Description of the task
From the first line to the last, copy the listing exactly and omit the images.

Data shown
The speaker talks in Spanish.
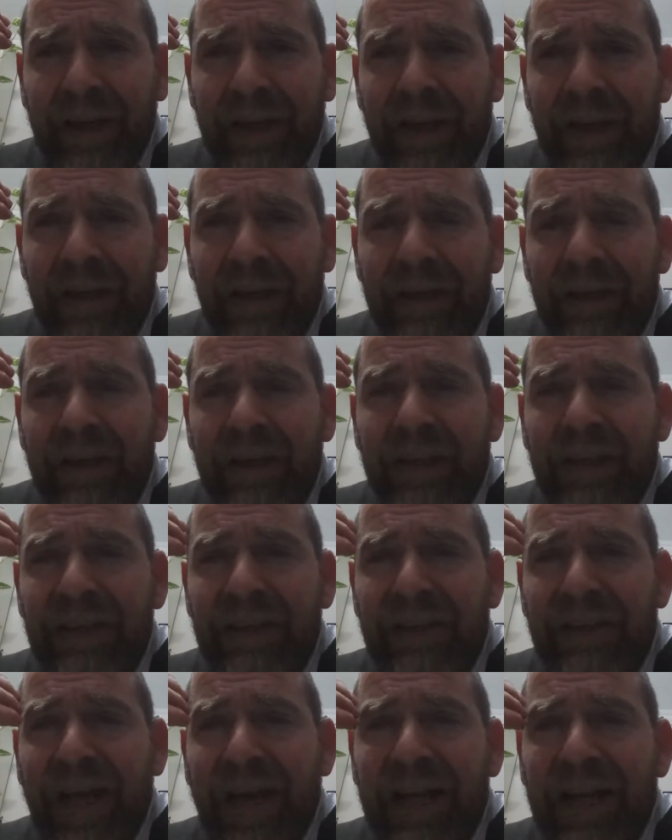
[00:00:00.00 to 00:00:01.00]
él es que
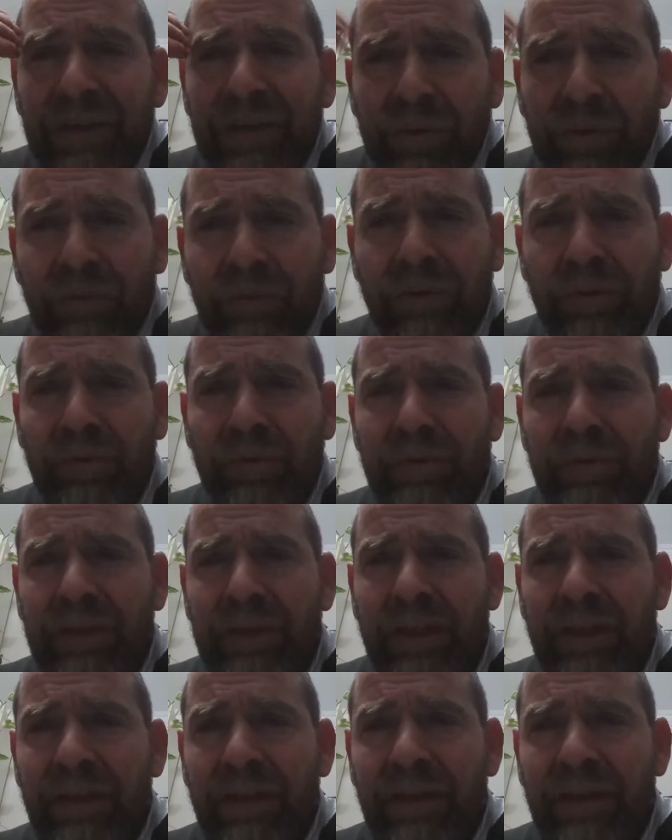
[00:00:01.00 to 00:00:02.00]
haga su
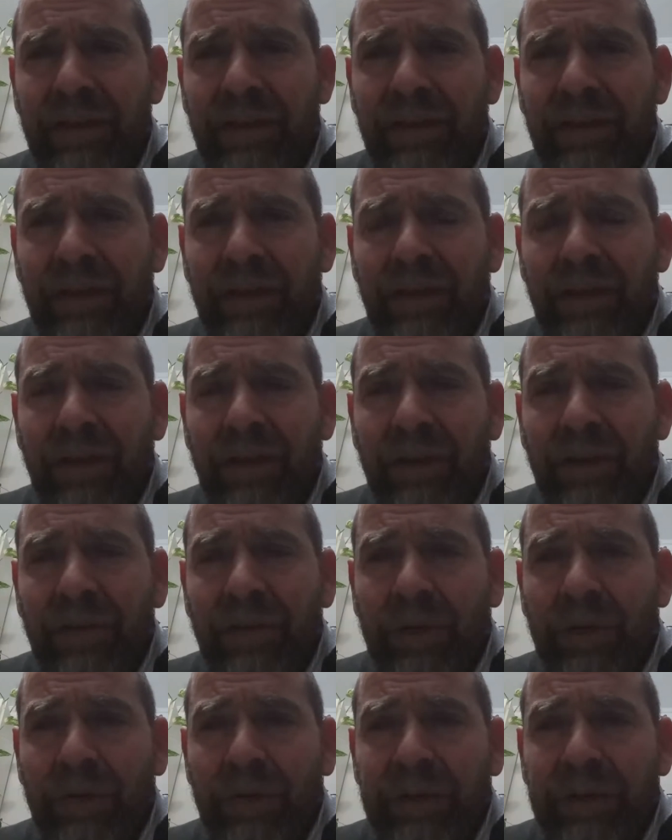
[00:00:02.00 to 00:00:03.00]
voluntad.
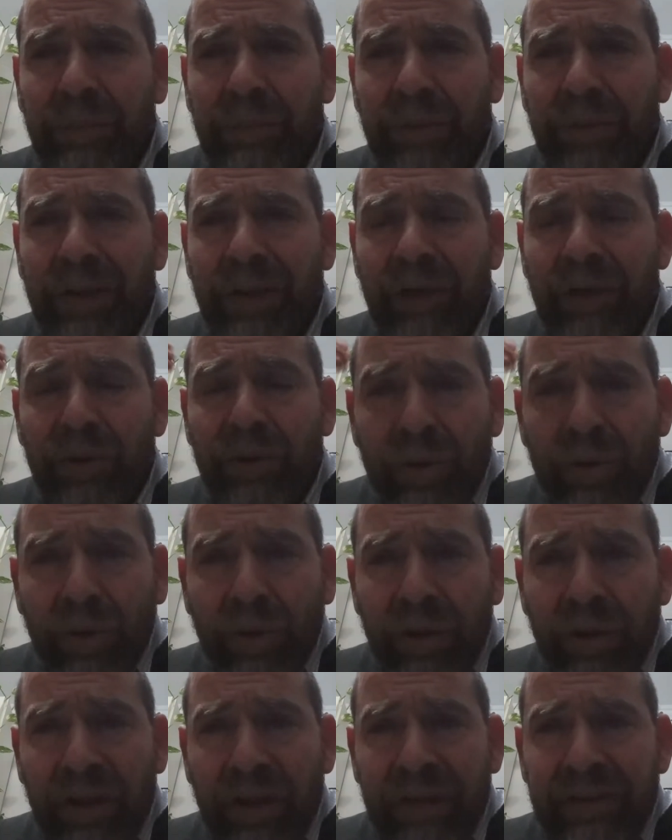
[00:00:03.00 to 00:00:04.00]
Cuando él te pide algo y tú
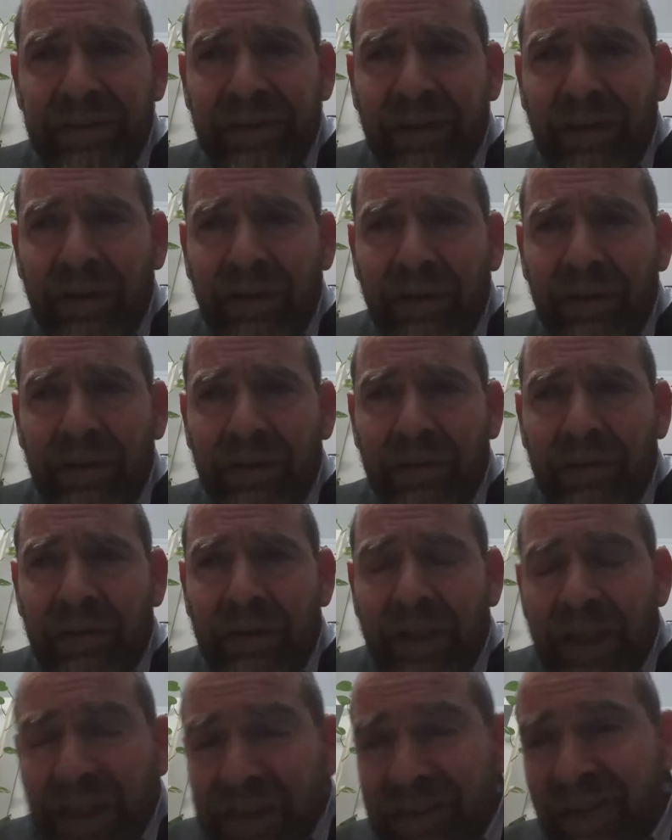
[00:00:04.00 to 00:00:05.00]
corres a hacerlo,
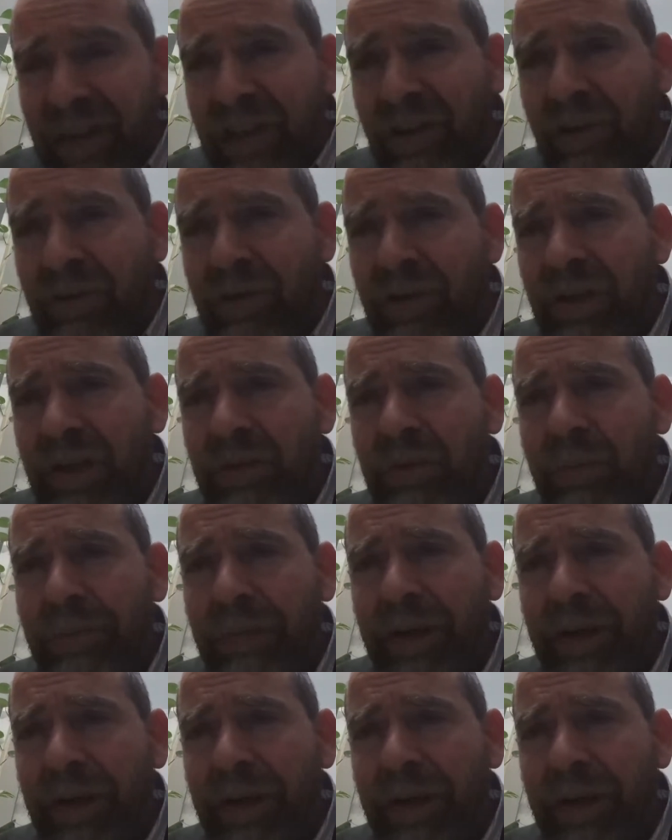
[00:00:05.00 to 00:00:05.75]
ese es el honor a tu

Solution
The speaker talks in Spanish.
[00:00:00.00 to 00:00:01.00]
él es que
[00:00:01.00 to 00:00:02.00]
haga su
[00:00:02.00 to 00:00:03.00]
voluntad.
[00:00:03.00 to 00:00:04.00]
Cuando él te pide algo y tú
[00:00:04.00 to 00:00:05.00]
corres a hacerlo,
[00:00:05.00 to 00:00:05.75]
ese es el honor a tu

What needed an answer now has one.